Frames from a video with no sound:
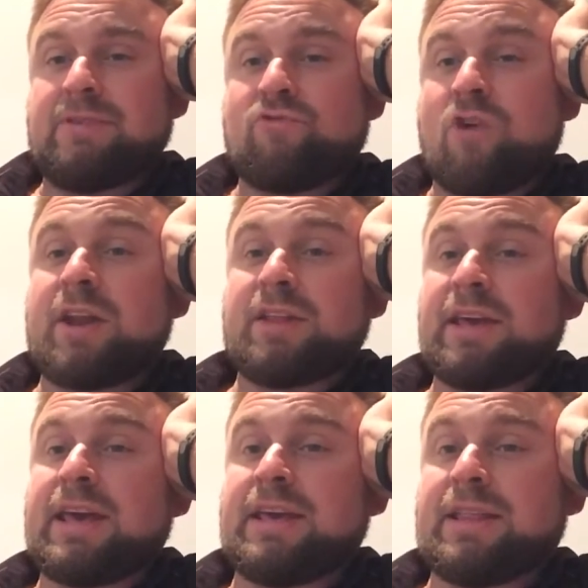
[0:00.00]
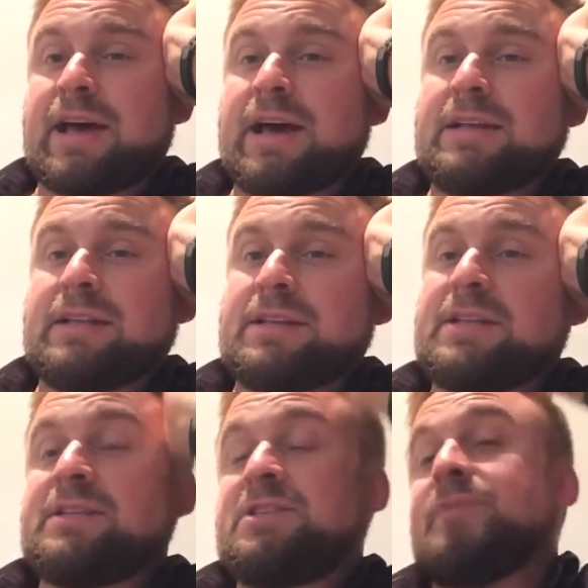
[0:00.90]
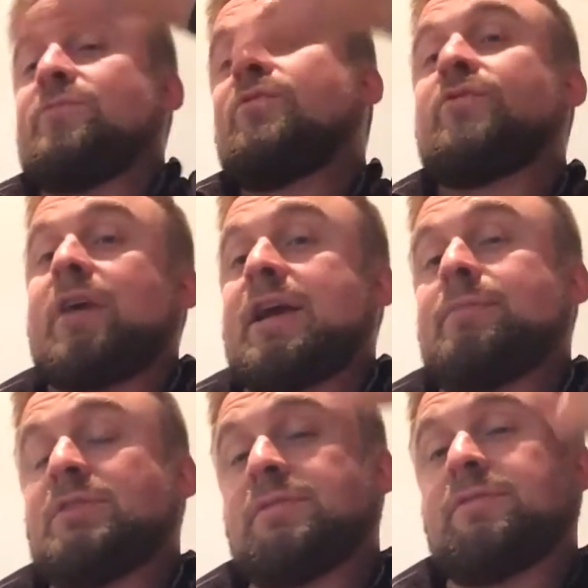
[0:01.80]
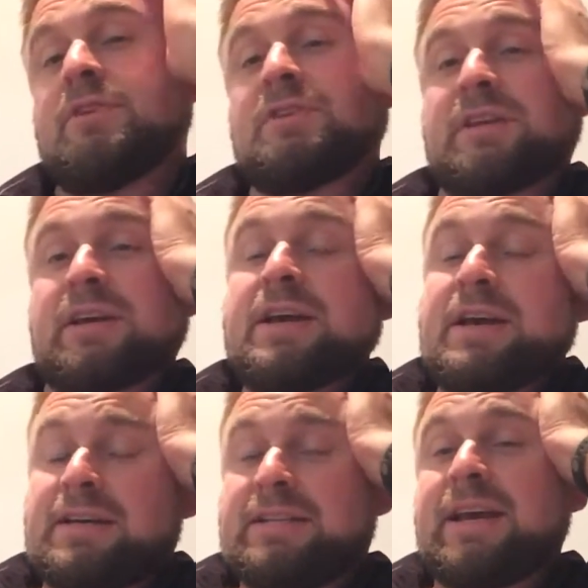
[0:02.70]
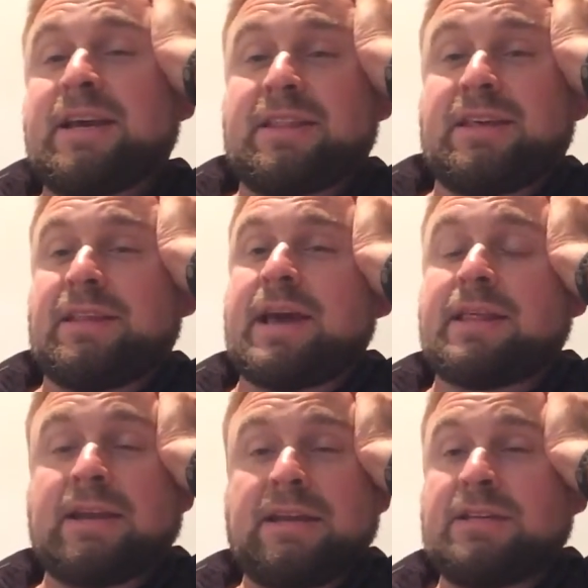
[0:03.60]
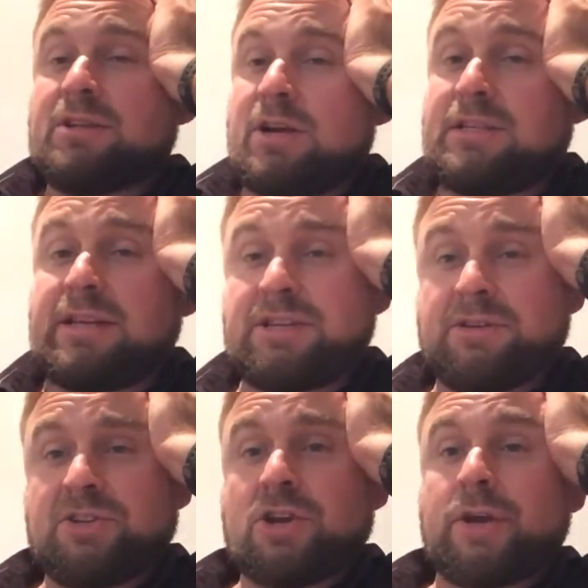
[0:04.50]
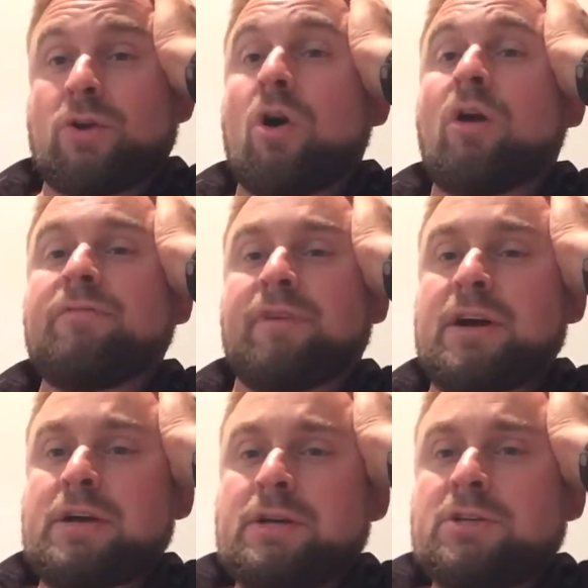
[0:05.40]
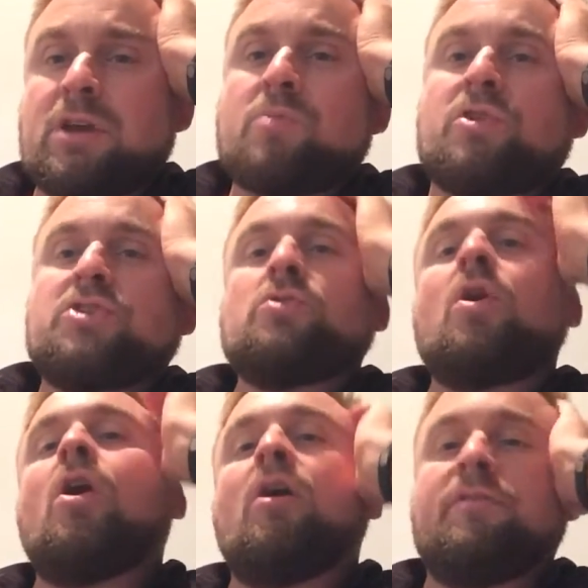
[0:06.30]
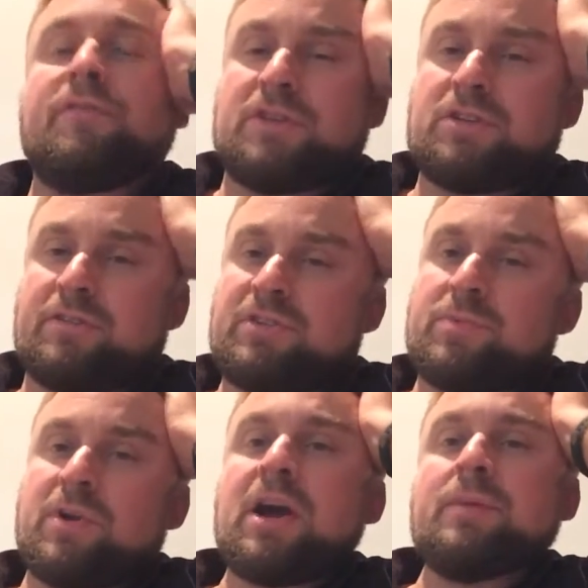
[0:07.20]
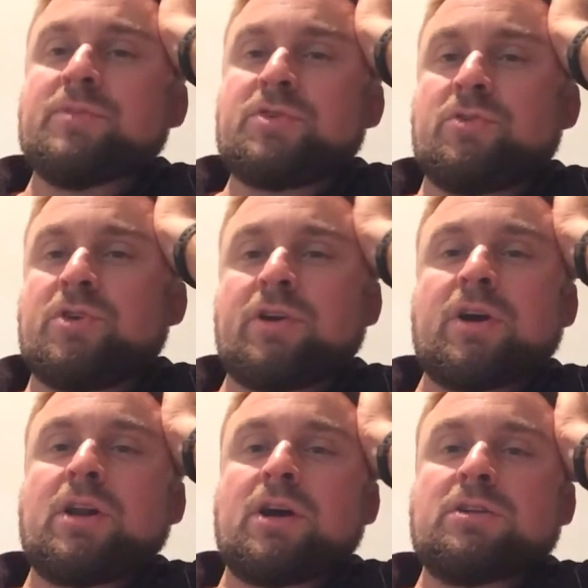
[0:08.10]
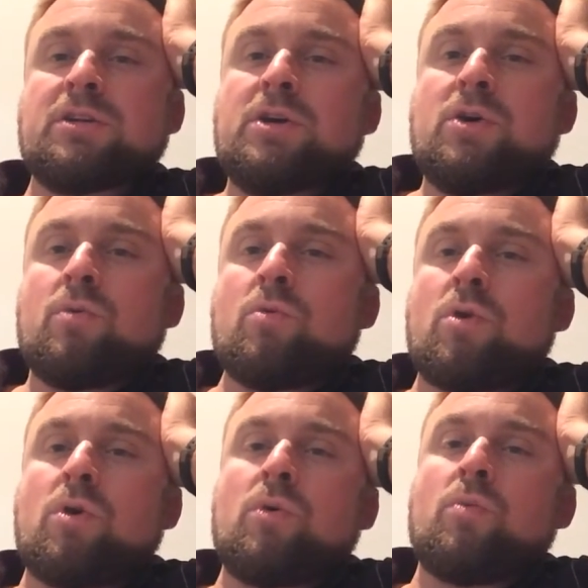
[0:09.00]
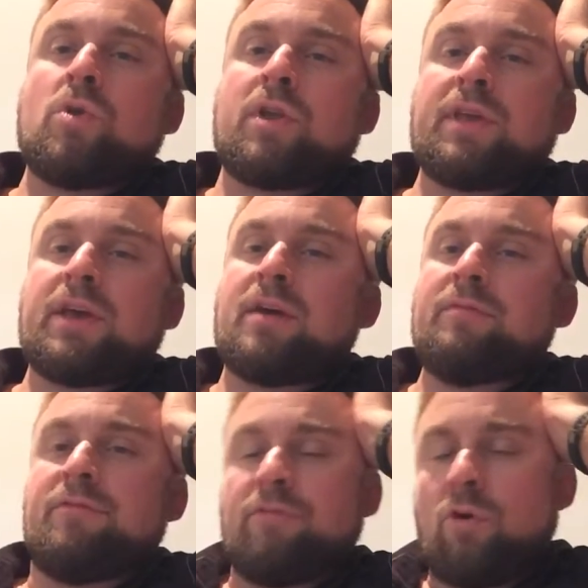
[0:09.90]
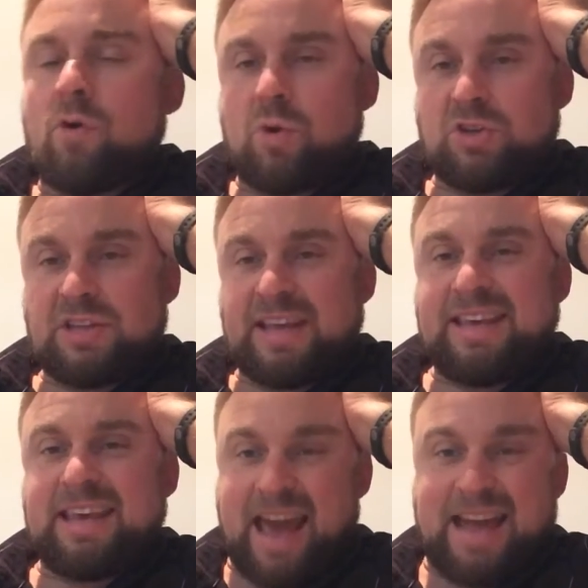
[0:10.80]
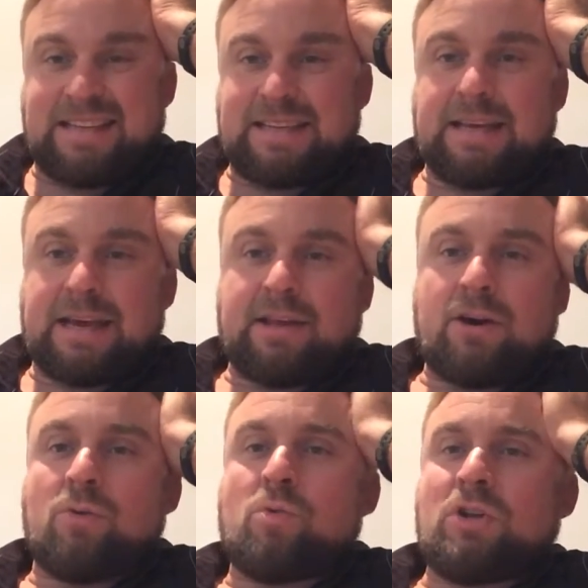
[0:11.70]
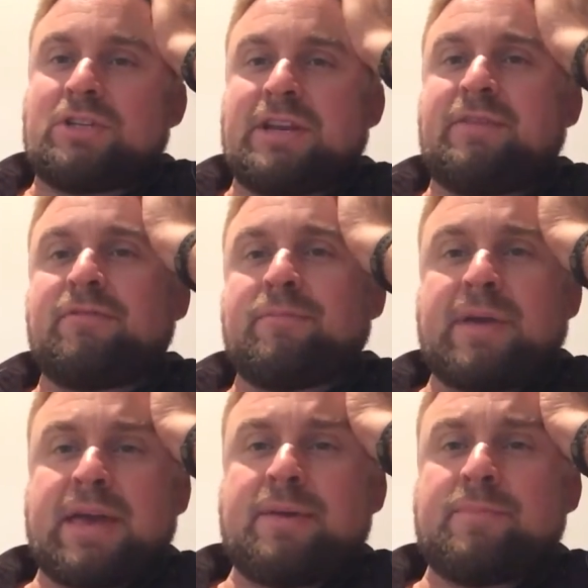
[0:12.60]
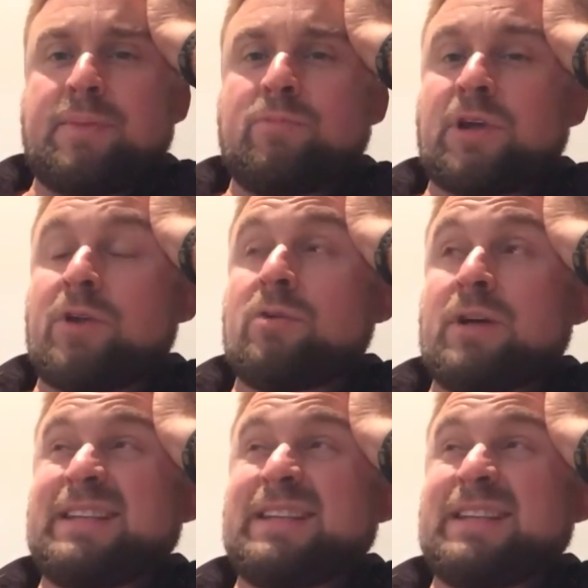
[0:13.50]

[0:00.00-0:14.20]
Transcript: right at the key of that, and this general frame is the first thing. Second thing there that it leads nicely into is knowing your offer. So what is your offer? So if someone comes to your yoga class, what do they come for? What do they get? Yeah, the whole what's in it for me, people don't,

....

#### What the task asks
Apart from its pictures, the material above should be repeated exactly.

#### Reply to the exercise
Frames from a video with no sound:
[0:00.00]
[0:00.90]
[0:01.80]
[0:02.70]
[0:03.60]
[0:04.50]
[0:05.40]
[0:06.30]
[0:07.20]
[0:08.10]
[0:09.00]
[0:09.90]
[0:10.80]
[0:11.70]
[0:12.60]
[0:13.50]

[0:00.00-0:14.20]
Transcript: right at the key of that, and this general frame is the first thing. Second thing there that it leads nicely into is knowing your offer. So what is your offer? So if someone comes to your yoga class, what do they come for? What do they get? Yeah, the whole what's in it for me, people don't,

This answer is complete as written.